**Goal of the exercise**
The result should be every line of the listing that holds the word "frames".

**Input data**
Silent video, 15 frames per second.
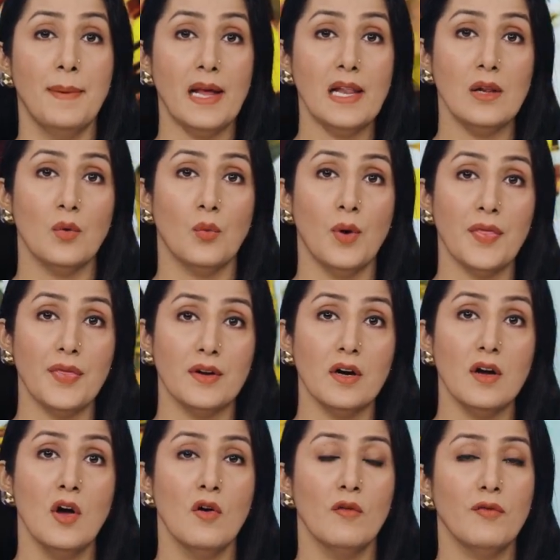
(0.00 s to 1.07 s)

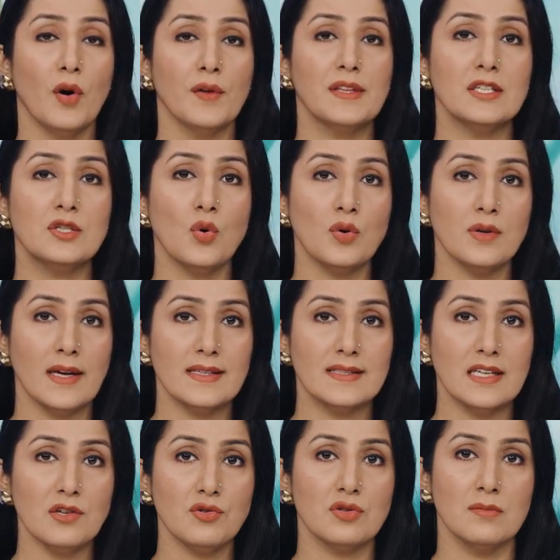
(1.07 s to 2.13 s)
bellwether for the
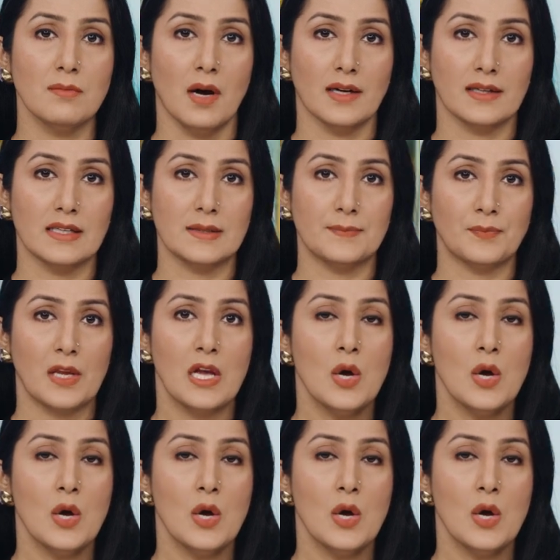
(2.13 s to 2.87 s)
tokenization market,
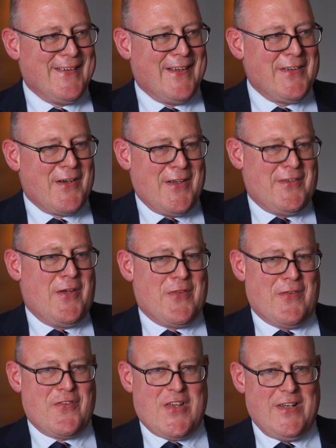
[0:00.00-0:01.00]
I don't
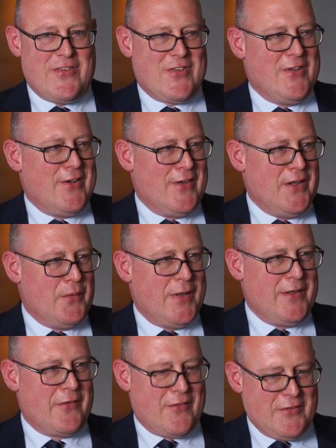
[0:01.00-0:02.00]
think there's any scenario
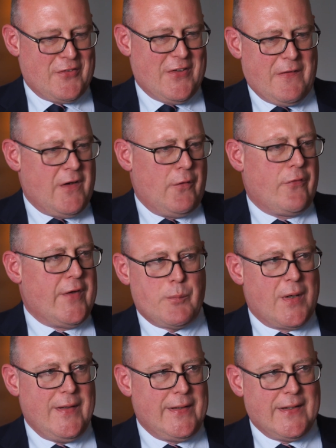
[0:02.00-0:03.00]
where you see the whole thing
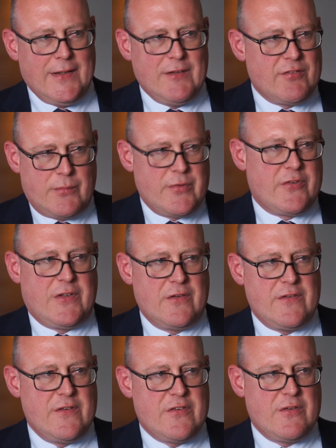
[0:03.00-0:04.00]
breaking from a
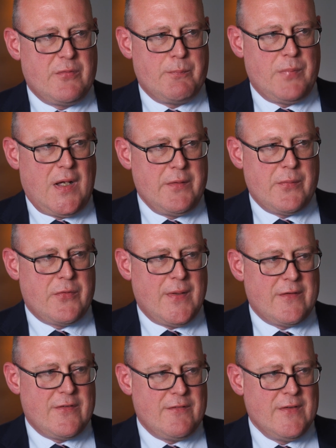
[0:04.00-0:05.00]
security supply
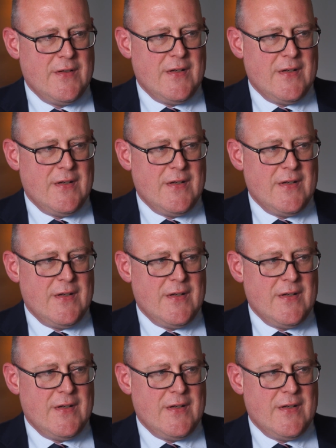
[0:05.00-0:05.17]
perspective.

* * *

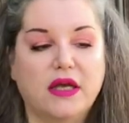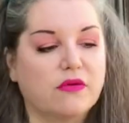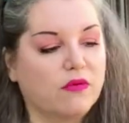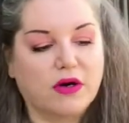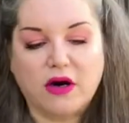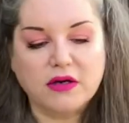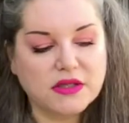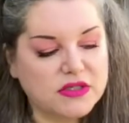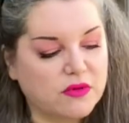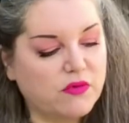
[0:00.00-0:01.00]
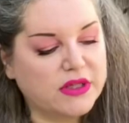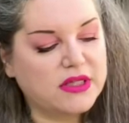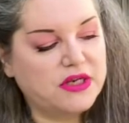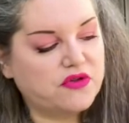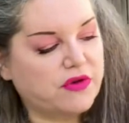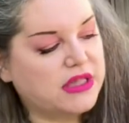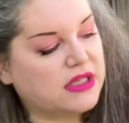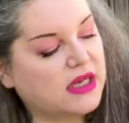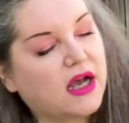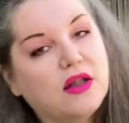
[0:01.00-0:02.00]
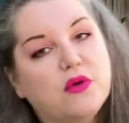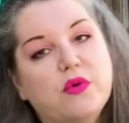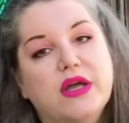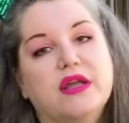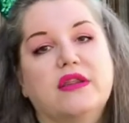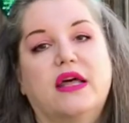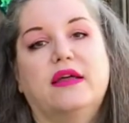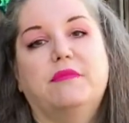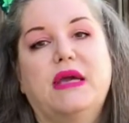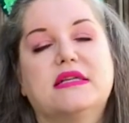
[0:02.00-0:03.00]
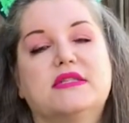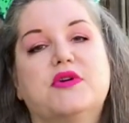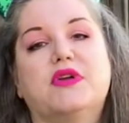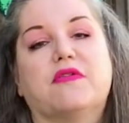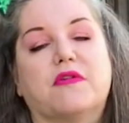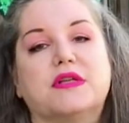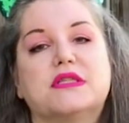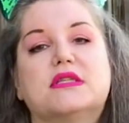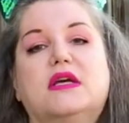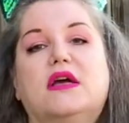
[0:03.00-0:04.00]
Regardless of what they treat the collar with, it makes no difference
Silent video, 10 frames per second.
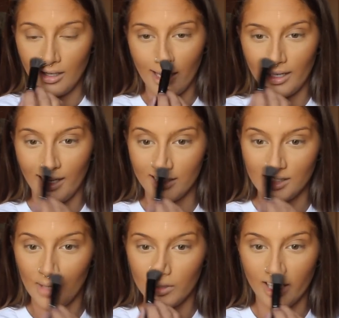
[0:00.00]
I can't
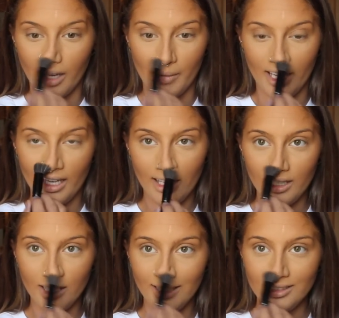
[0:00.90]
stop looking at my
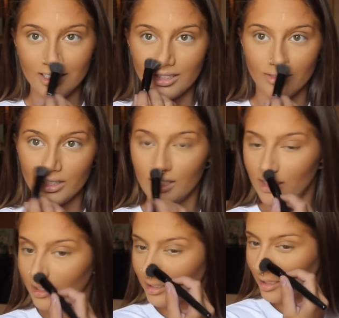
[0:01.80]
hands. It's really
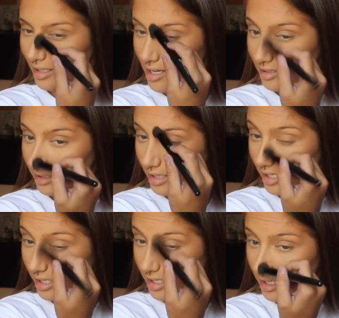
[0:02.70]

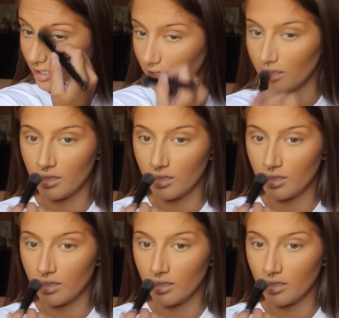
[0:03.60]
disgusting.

**Answer to this exercise**
Silent video, 15 frames per second.
Silent video, 10 frames per second.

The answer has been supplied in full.